Medical Device Daily Executive Editor
When you implant an implantable device and something goes wrong, what’s (who’s) to blame — the implanted device or the physician doing the implanting?
A new registry report by the Heart Rhythm Society (HRS; Washington), points to the second of these possibilities and, thus, the need for increased training in this sector.
First-year data from the National ICD registry, just published in HeartRhythm, the journal of HRS, reports few complications last year with implantable cardioverter defibrillators (ICDs), but that a number of implanting physicians had no formal training to do the procedure.
The first-year data showed that 15% of the 3,249 physicians lacked this training.
The National ICD Registry is being touted as the nation’s first comprehensive database of detailed information about patients implanted with the devices. It found that complications at the time of device implantation and prior to hospital discharge occurred at a 3.6% rate in the more than 108,000 ICD implantations at 1,117 hospitals.

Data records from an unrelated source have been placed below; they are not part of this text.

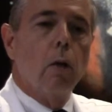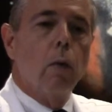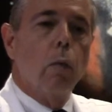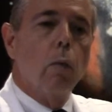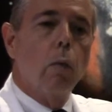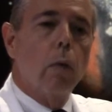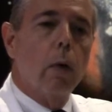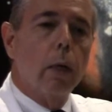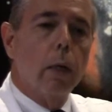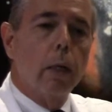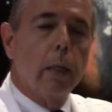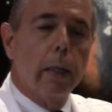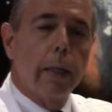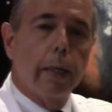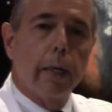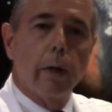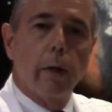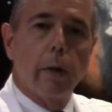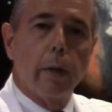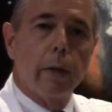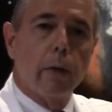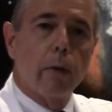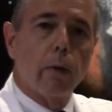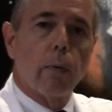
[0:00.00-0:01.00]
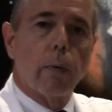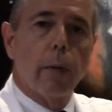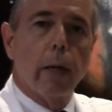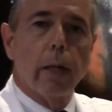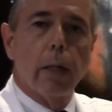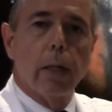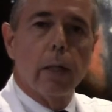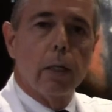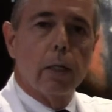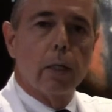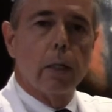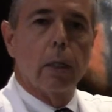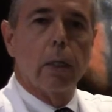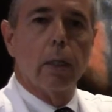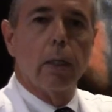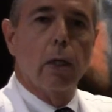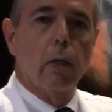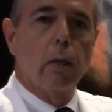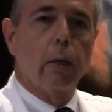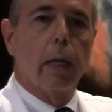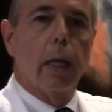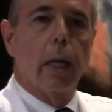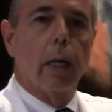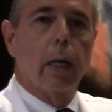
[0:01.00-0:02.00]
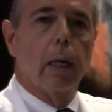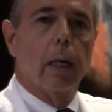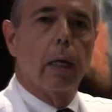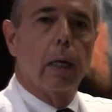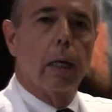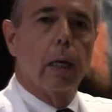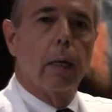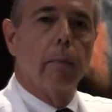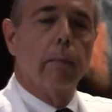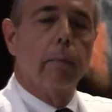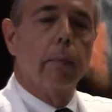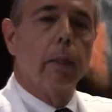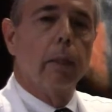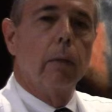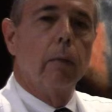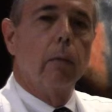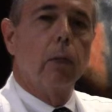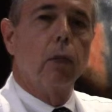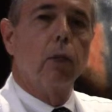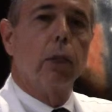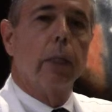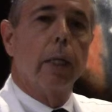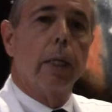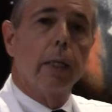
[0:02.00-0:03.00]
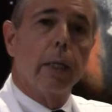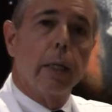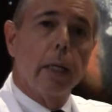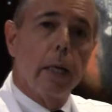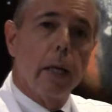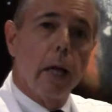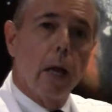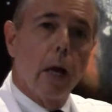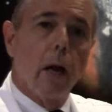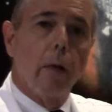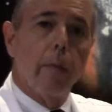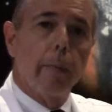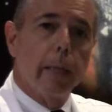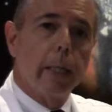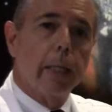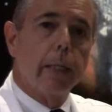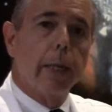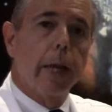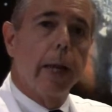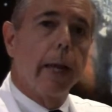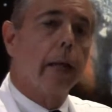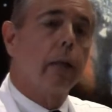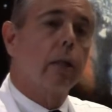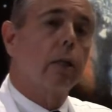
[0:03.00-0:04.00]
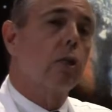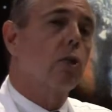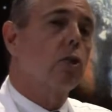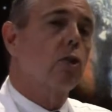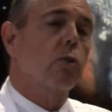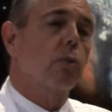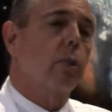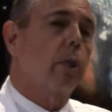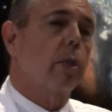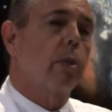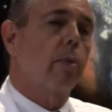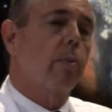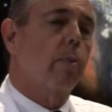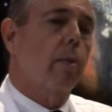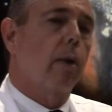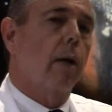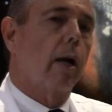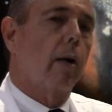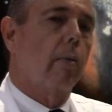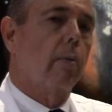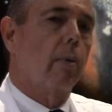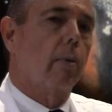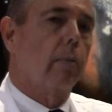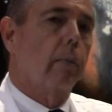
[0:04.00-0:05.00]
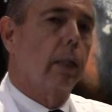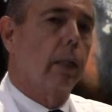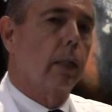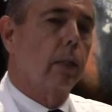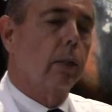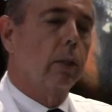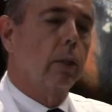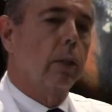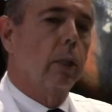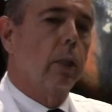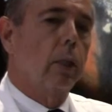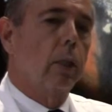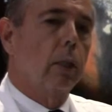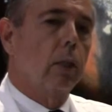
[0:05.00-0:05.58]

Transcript: what layer in the retina is it located in, which can then help me diagnose what the problem is.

Adverse events included hematomas (1.2%), lead dislodgement (1%) and death (0.02%).
But then that report only points to procedural issues, not device failures and malfunctions, according to Stephen Hammill, MD, chair of the National ICD Registry steering committee and past president of HRS.

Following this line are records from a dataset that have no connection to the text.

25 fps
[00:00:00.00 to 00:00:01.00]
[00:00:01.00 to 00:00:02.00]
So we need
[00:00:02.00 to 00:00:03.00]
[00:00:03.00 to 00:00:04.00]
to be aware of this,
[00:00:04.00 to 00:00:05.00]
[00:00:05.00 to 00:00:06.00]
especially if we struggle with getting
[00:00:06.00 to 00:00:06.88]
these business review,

Hammill told Medical Device Daily, “All the stuff that we report at this time deals with the time of implantation, no follow-up.” And the reporting time period is “only a few days around hospitalization,” with those reports only of procedural complications.

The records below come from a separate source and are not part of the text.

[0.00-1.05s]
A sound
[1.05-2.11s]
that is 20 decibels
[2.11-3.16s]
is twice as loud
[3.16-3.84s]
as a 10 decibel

“We don’t have any indication related to devices or [failures of] leads.”
He added that this follow-up data will be presented in future reports from the registries, perhaps as early as the American Heart Association’s (Dallas) annual meeting in November.
Hammill said there is no umbrella requirement for training of cardiologists implanting ICDs.
“[T]he filtering point,” he said, “is when the physician applies to the hospital credentialing committee to do a procedure, any kind of procedures.” Hence, approval to do the procedures is the responsibility of local credentialing committee “to determine qualifications.”
HRS, he said, has “tried to help the credentialing committees and developed guidelines to all of the hospitals to help give them guidance.”
Offering a hypothesis, Hammill said the reason for so many implants by those without any formal training may be that hospital credentialing committees have looked at the background of older docs, “with, I suspect, a significant amount of experience with pacemaker implantation, and they’ve moved over to ICD implantation.”
Hammill said that there are a variety of ways for surgeons to get this credentialing — though not in medical school — and that HRS in 2004 “put together a different pathway for those individuals so they could gain some type of credentials.”
Hammill said that the “second version” of the registry will look at follow-up data concerning implanted patients “and we will be combining registry data with Medicare claims data and the National Death Index. This information will include complications, such as infections, “further out in hospitalizations.”
Hammill said that by the spring of 2008, the registry will be able to report “immediate complications information that we can look at to tell us if there is any relationship between training or the volume of a particular physician and their specific outcomes with regard to complications.”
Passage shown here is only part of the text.